Mit verschiedenen Musikerinnen und Musikern spürt er den traditionellen orientalischen Klängen nach, nicht ohne in diese "Hommage à la Syrie" auch italienische, spanische und hebräische Motive mit einzubringen. Mit alten Saiten-, Blas- und Percussioninstrumenten sowie den häufig nach Klageliedern klingenden Stimmen von Frauen und Männern wird zwar kein gänzlich homogenes, doch sehr vielfältiges Stimmungsbild beschworen. Wenn man mag, kann man sich stellenweise auch an hiesige Mittelalterfeste erinnert fühlen; ohne die dort viel zu findenden Klamauk- und Tandaradeiaspekte. Denn hier ist der Hintergrund nicht nur ein ernster, sondern ein höchst katastrophaler: Der nicht nur drohende, sondern aktuell stattfindende Untergang einer vielfältig gewachsenen Kultur. Wir wollen ja nicht vergessen, dass sich auf dem Gebiet Syriens seit Jahren verschiedene Kämpfergruppen in unterschiedlich radikaler Gesinnung gegenseitig auszulöschen versuchen. Und die Glaubensfaschisten, die nun mehr und mehr die Oberhand in diesem nicht zu überblickenden Chaos zu gewinnen scheinen, werden von Musiktraditionen nichts übrig lassen.
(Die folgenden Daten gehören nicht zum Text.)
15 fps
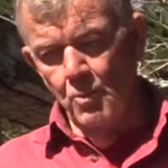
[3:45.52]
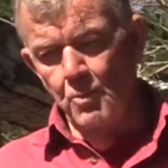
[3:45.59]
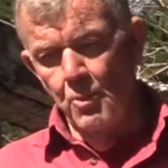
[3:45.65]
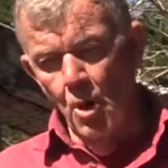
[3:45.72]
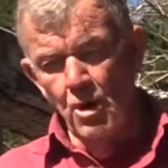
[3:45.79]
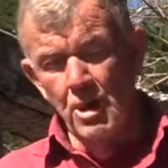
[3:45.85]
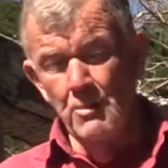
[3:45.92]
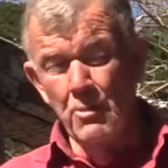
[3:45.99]

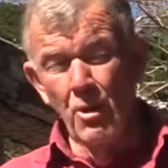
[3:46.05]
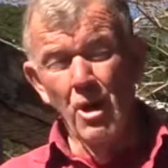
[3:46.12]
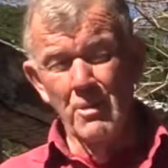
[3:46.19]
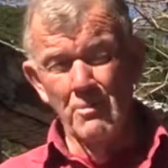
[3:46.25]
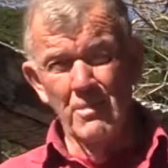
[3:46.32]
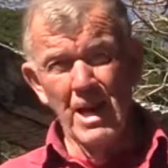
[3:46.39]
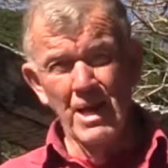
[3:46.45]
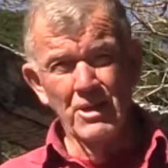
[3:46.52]
poly pipe,
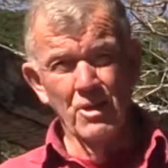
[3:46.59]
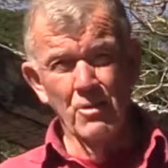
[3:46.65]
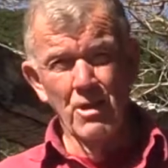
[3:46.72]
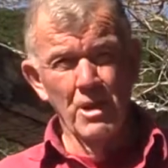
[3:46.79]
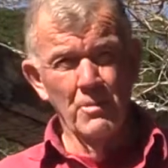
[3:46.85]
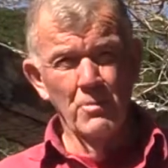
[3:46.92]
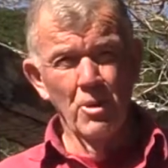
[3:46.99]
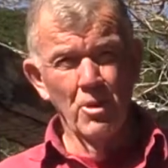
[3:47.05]

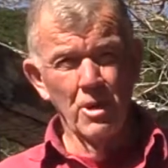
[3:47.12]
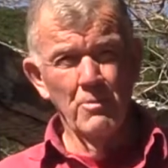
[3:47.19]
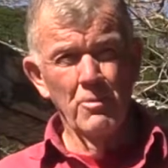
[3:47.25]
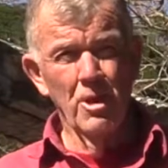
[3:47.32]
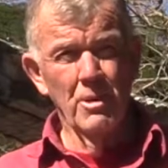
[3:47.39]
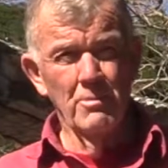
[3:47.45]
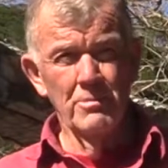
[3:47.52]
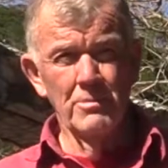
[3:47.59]
underground poly
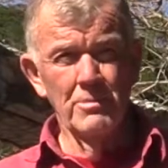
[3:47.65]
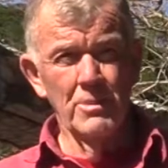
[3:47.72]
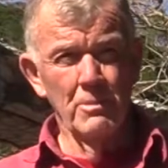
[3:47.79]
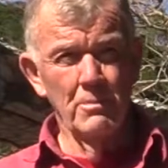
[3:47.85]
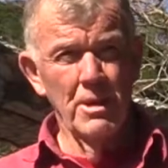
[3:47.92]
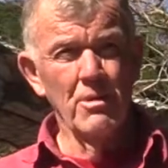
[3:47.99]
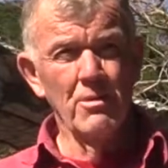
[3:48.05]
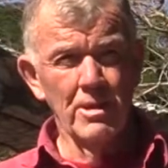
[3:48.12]
pipe, you
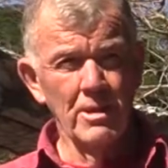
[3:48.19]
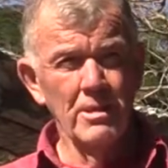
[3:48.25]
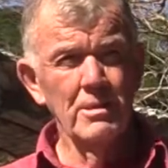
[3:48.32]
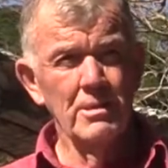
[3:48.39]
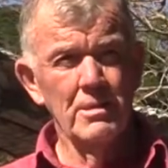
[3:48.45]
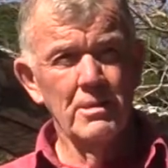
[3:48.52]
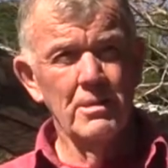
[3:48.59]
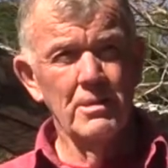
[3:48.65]
bury it,
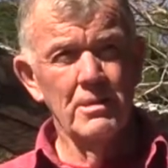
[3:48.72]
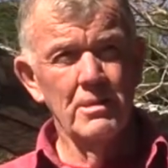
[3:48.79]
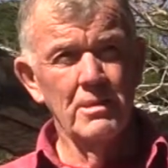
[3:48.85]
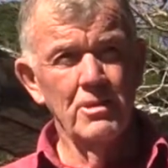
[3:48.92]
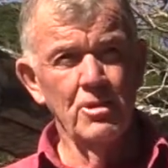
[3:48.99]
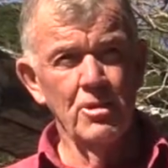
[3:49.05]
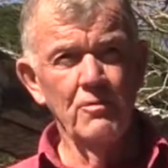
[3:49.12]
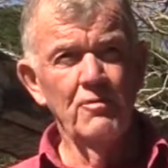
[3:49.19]

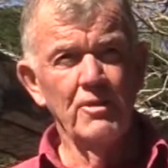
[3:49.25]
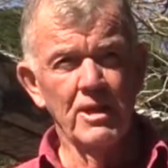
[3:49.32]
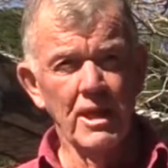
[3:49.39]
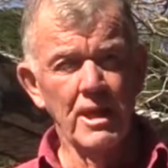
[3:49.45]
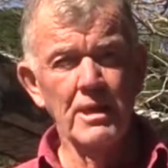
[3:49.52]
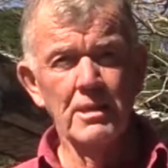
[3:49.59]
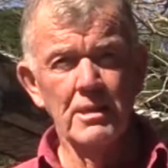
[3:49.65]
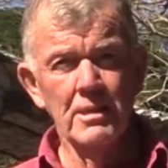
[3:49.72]
you
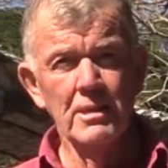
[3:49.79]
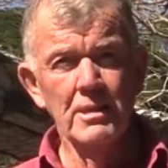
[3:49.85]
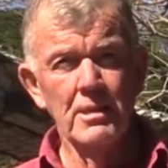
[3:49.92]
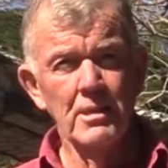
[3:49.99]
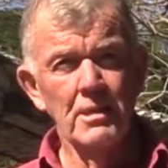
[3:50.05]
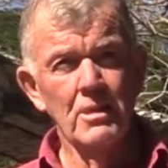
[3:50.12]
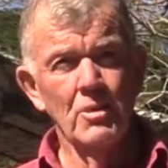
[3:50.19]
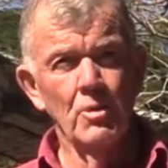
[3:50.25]
forget,
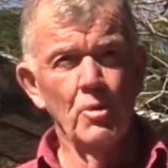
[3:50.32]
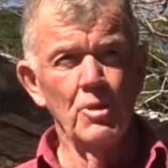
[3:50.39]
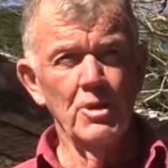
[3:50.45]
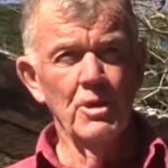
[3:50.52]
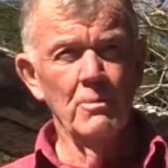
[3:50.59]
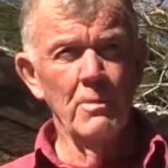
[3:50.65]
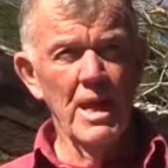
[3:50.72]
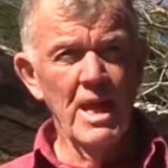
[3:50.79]
or
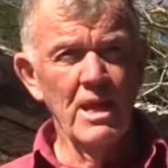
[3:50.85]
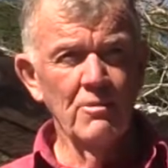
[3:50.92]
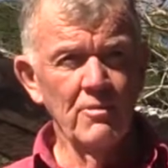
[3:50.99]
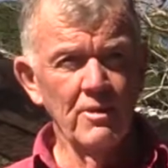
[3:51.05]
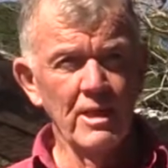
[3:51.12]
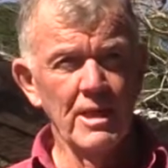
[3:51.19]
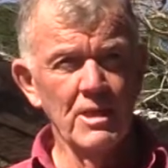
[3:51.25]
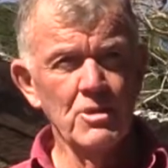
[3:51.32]
your man
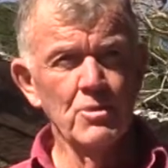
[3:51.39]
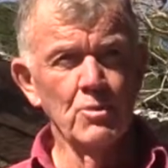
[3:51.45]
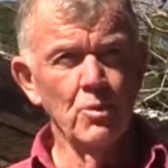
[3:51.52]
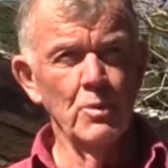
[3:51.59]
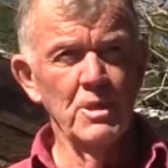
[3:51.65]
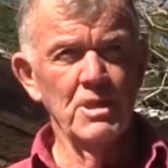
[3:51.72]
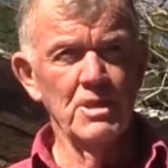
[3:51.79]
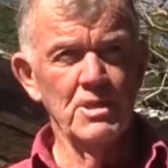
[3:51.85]
forgets, or
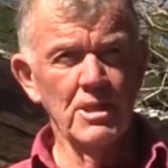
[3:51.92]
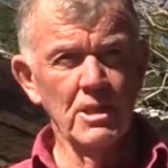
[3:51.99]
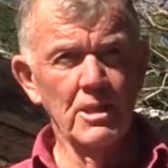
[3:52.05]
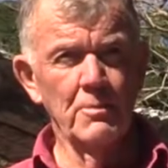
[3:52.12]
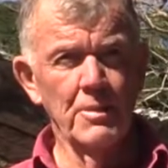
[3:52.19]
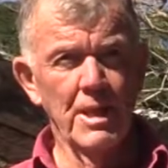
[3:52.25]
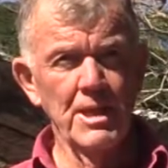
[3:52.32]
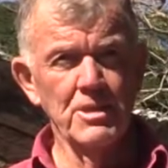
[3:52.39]
when you sell the
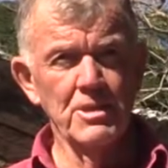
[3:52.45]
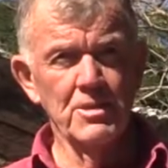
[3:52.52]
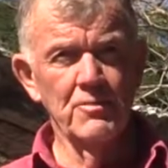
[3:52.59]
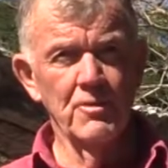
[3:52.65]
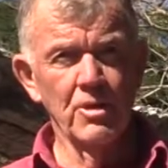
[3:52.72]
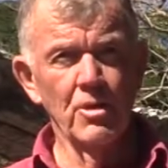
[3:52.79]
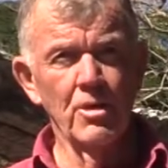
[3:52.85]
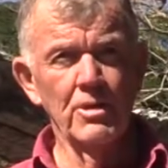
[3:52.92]
place it's
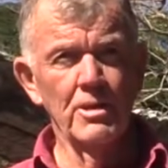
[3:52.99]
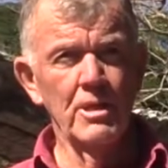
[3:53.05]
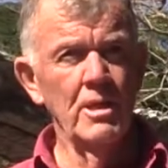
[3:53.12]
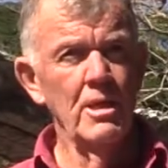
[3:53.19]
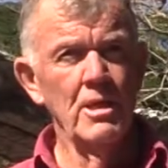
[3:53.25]
forgotten,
So etwas mag der Experte J. Savall geahnt haben, und das 430-seitige (!!) reich bebilderte Begleitbuch zur CD enthält denn auch einen mehrsprachigen Abriss der Geschichte Syriens. Kulturelle Blüte und Vernichtung wechseln sich seit mehreren Tausend Jahren ab. Es wird also wieder etwas Neues auch aus diesem Trümmer- und Blutgemisch entstehen. Ein Trost?
"Solidarische Musik und Texte gegen das Vergessen" benennt Savall seine Triebfeder für dieses hochinteressante Projekt.
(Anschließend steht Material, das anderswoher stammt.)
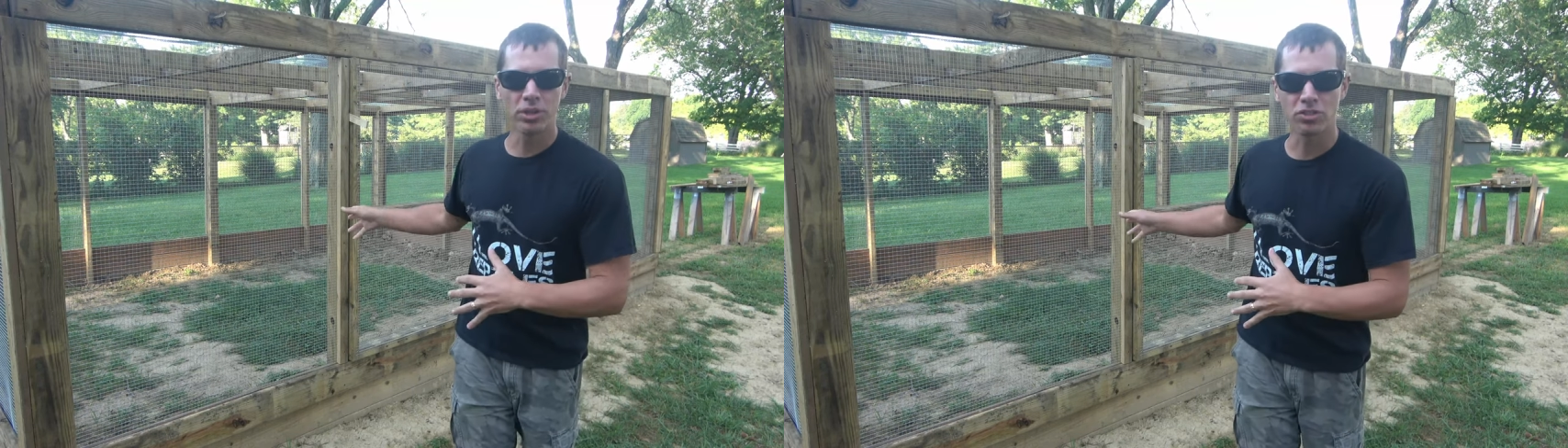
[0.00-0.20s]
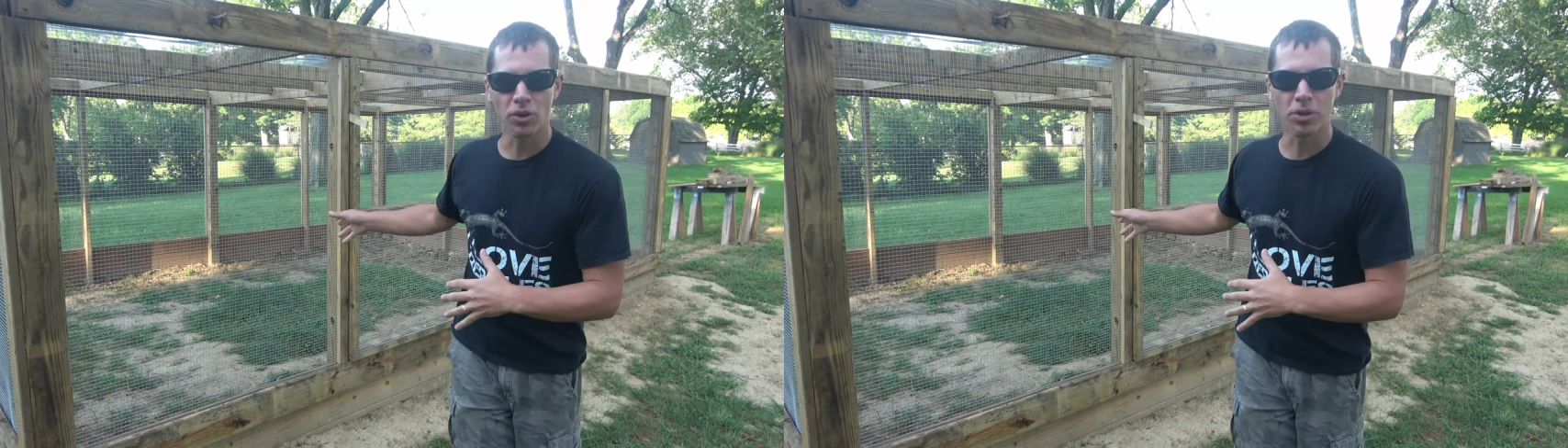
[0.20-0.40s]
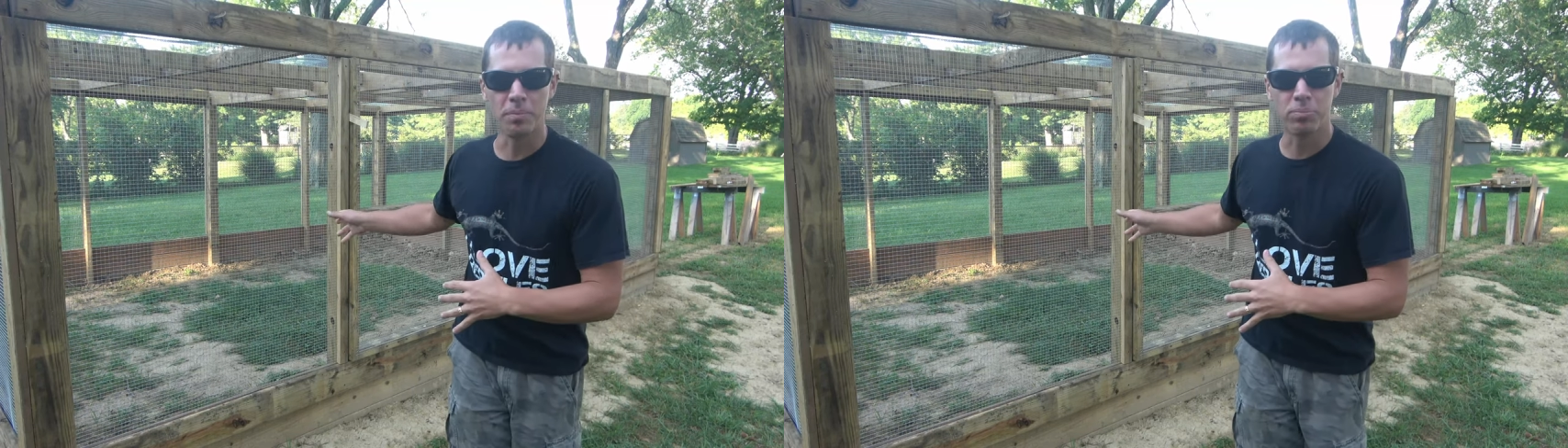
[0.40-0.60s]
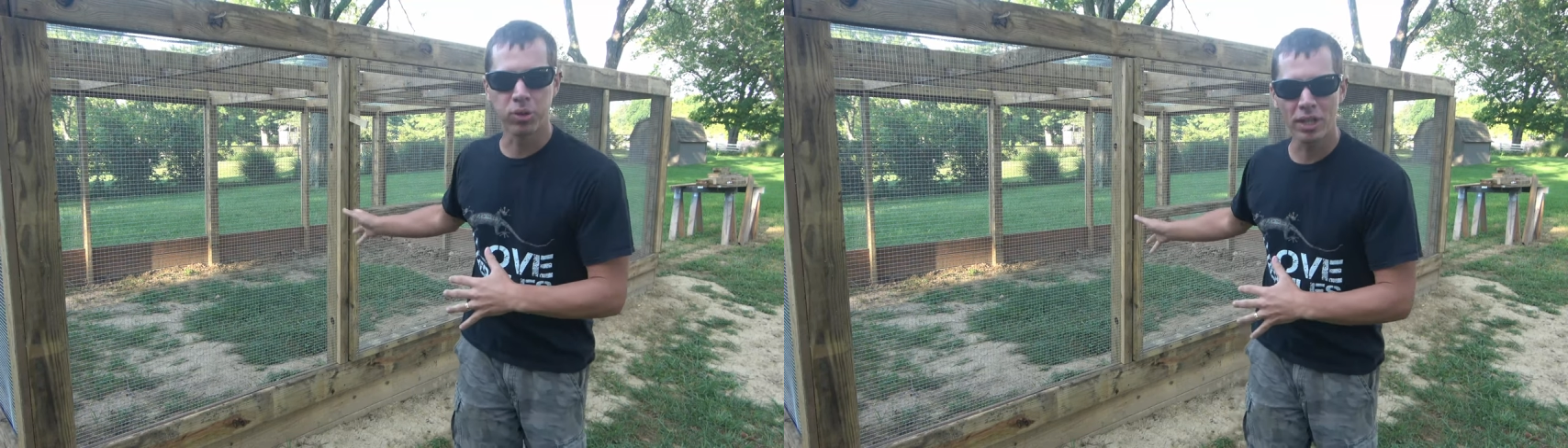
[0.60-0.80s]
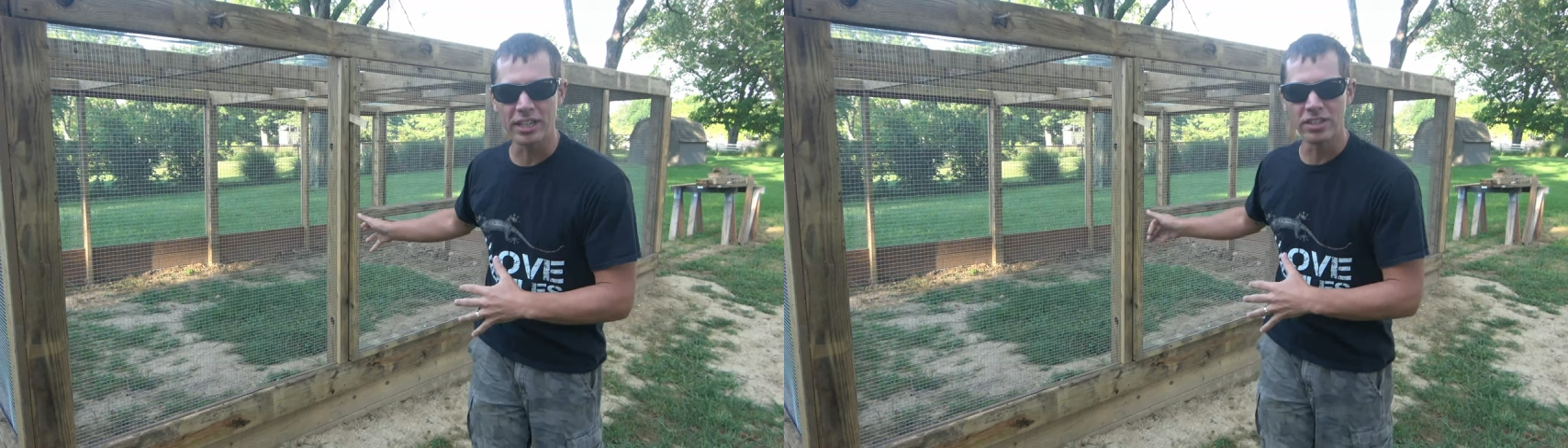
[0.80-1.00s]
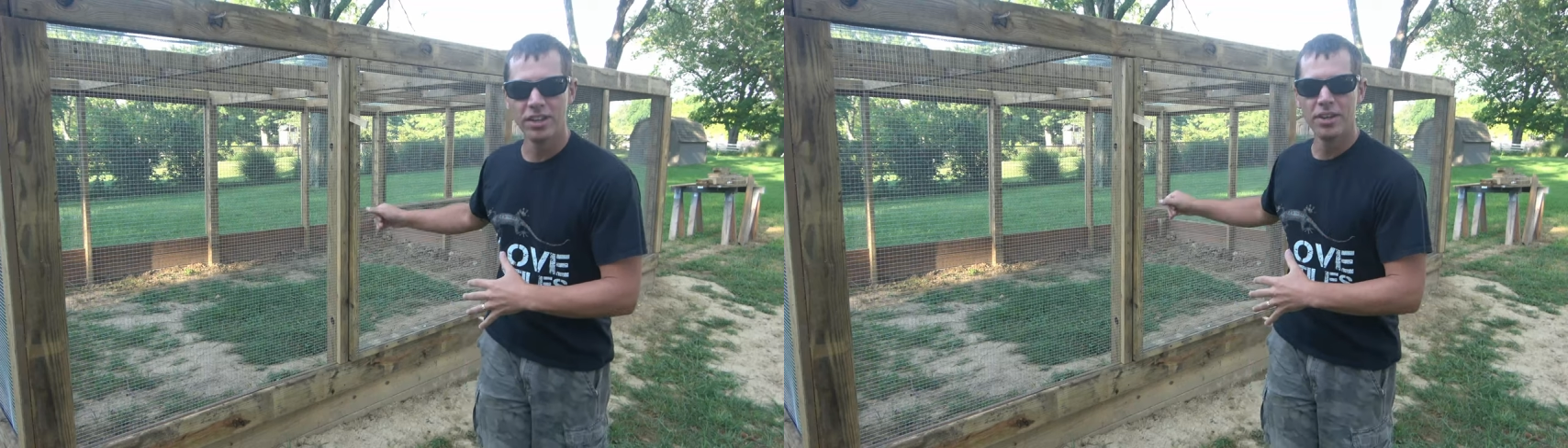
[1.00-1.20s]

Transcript: it's all complete,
"Orient-Occident II" ist in diesem Zusammenhang ein quasi in der Diaspora aufgenommenes bedeutendes musikhistorisches Tondokument, das mich auf eigentümliche Weise fesselt, ohne dass ich mich auch nur im entfernten als Hörer von Weltmusik bezeichnen würde. Und um mich über meine Musiksammlung heranzutasten, möchte ich abschließend sagen, reinhören kann sich lohnen für Leute, die Dead Can Dance, Orphaned Land, The Kordz und meinetwegen auch Nile - arg weit hergeholt - im Regal stehen haben. Kann, sagte ich. Das Interesse muss schon ein bisschen über die Musik der Genannten hinausgehen, aber das Interesse an orientalischen Einflüssen sind schon mal ein guter Ansatz. Freunde ernsthafter(er) Mittelaltermusik und Weltmusik tun sich dagegen sicher deutlich leichter. Das Al Andaluz Project käme der Sache durchaus nahe, wenn ich doch noch einen passenderen Vergleich nennen wollte.